** Opening PROVIDED MATERIAL block **

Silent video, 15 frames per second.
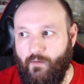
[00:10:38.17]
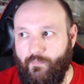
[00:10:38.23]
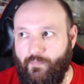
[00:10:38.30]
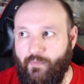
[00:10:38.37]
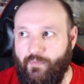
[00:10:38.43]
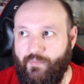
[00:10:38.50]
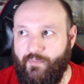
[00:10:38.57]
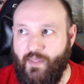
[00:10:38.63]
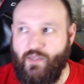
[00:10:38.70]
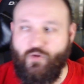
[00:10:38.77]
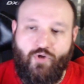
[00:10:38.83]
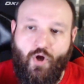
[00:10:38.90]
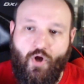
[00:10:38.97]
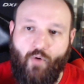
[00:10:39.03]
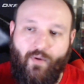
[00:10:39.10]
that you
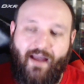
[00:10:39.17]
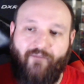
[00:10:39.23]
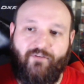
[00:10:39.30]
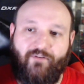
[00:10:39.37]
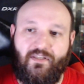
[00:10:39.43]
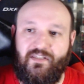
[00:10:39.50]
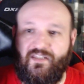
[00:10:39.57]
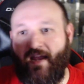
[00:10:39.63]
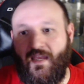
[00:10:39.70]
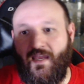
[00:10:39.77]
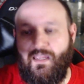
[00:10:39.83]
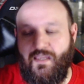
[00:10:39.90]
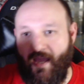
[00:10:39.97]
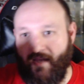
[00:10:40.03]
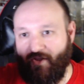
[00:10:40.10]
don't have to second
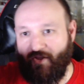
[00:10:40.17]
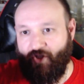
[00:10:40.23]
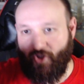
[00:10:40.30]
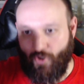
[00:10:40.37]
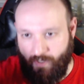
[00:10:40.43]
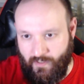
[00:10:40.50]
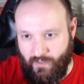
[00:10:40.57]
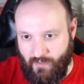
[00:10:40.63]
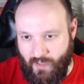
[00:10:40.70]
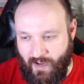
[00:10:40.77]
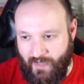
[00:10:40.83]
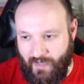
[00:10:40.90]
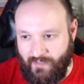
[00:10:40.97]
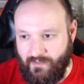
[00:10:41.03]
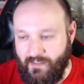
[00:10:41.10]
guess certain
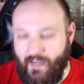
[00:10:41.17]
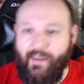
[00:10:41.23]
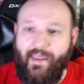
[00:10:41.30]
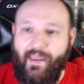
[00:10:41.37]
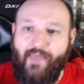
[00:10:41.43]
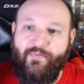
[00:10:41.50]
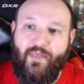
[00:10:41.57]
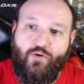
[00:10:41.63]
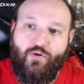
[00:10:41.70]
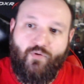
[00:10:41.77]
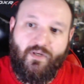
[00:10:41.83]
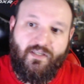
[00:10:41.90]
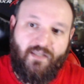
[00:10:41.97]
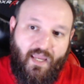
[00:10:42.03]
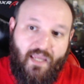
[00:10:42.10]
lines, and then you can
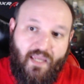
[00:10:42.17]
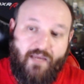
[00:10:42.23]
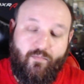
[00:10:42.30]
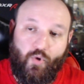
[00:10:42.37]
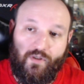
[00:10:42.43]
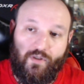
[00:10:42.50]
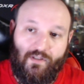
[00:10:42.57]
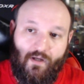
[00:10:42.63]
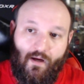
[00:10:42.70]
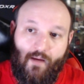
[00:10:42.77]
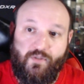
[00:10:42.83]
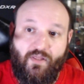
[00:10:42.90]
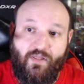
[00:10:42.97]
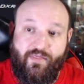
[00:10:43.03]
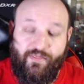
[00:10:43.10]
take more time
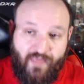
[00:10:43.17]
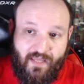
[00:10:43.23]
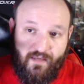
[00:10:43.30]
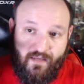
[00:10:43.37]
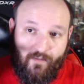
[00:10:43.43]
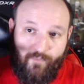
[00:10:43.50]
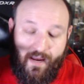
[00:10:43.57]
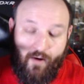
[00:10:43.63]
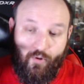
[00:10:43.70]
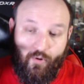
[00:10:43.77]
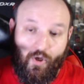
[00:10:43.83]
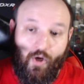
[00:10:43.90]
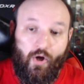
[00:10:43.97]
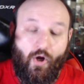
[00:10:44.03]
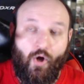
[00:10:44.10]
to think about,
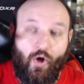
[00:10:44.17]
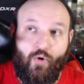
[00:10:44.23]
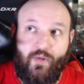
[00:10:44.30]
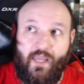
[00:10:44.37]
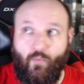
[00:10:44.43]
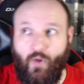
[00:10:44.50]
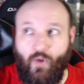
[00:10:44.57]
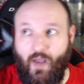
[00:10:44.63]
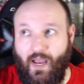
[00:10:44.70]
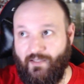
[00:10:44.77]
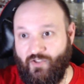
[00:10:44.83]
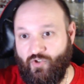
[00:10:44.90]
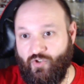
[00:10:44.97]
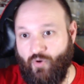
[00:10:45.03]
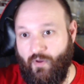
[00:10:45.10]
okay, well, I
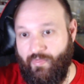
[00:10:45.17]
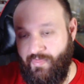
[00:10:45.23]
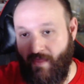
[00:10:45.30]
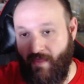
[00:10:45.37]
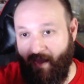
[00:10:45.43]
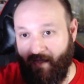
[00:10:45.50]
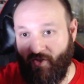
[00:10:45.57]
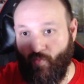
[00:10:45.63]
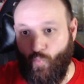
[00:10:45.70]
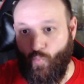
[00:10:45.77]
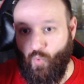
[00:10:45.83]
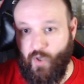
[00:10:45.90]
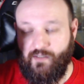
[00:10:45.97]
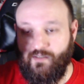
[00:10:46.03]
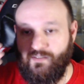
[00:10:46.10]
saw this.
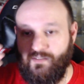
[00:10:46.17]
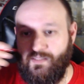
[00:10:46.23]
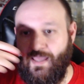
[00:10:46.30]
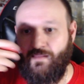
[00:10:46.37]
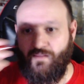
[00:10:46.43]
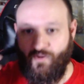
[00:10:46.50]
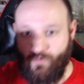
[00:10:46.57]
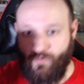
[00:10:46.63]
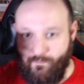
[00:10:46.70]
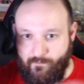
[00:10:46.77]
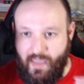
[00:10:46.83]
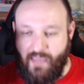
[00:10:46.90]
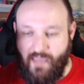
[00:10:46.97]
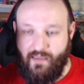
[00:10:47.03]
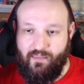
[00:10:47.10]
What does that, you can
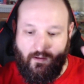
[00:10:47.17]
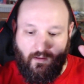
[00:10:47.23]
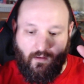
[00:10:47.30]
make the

** Closing PROVIDED MATERIAL block **

### WORK INSTRUCTIONS
Copy nothing but the lines from the top of the data down to the line containing "[00:10:45.70]", and leave the pictures out.

### YOUR RESPONSE
Silent video, 15 frames per second.
[00:10:38.17]
[00:10:38.23]
[00:10:38.30]
[00:10:38.37]
[00:10:38.43]
[00:10:38.50]
[00:10:38.57]
[00:10:38.63]
[00:10:38.70]
[00:10:38.77]
[00:10:38.83]
[00:10:38.90]
[00:10:38.97]
[00:10:39.03]
[00:10:39.10]
that you
[00:10:39.17]
[00:10:39.23]
[00:10:39.30]
[00:10:39.37]
[00:10:39.43]
[00:10:39.50]
[00:10:39.57]
[00:10:39.63]
[00:10:39.70]
[00:10:39.77]
[00:10:39.83]
[00:10:39.90]
[00:10:39.97]
[00:10:40.03]
[00:10:40.10]
don't have to second
[00:10:40.17]
[00:10:40.23]
[00:10:40.30]
[00:10:40.37]
[00:10:40.43]
[00:10:40.50]
[00:10:40.57]
[00:10:40.63]
[00:10:40.70]
[00:10:40.77]
[00:10:40.83]
[00:10:40.90]
[00:10:40.97]
[00:10:41.03]
[00:10:41.10]
guess certain
[00:10:41.17]
[00:10:41.23]
[00:10:41.30]
[00:10:41.37]
[00:10:41.43]
[00:10:41.50]
[00:10:41.57]
[00:10:41.63]
[00:10:41.70]
[00:10:41.77]
[00:10:41.83]
[00:10:41.90]
[00:10:41.97]
[00:10:42.03]
[00:10:42.10]
lines, and then you can
[00:10:42.17]
[00:10:42.23]
[00:10:42.30]
[00:10:42.37]
[00:10:42.43]
[00:10:42.50]
[00:10:42.57]
[00:10:42.63]
[00:10:42.70]
[00:10:42.77]
[00:10:42.83]
[00:10:42.90]
[00:10:42.97]
[00:10:43.03]
[00:10:43.10]
take more time
[00:10:43.17]
[00:10:43.23]
[00:10:43.30]
[00:10:43.37]
[00:10:43.43]
[00:10:43.50]
[00:10:43.57]
[00:10:43.63]
[00:10:43.70]
[00:10:43.77]
[00:10:43.83]
[00:10:43.90]
[00:10:43.97]
[00:10:44.03]
[00:10:44.10]
to think about,
[00:10:44.17]
[00:10:44.23]
[00:10:44.30]
[00:10:44.37]
[00:10:44.43]
[00:10:44.50]
[00:10:44.57]
[00:10:44.63]
[00:10:44.70]
[00:10:44.77]
[00:10:44.83]
[00:10:44.90]
[00:10:44.97]
[00:10:45.03]
[00:10:45.10]
okay, well, I
[00:10:45.17]
[00:10:45.23]
[00:10:45.30]
[00:10:45.37]
[00:10:45.43]
[00:10:45.50]
[00:10:45.57]
[00:10:45.63]
[00:10:45.70]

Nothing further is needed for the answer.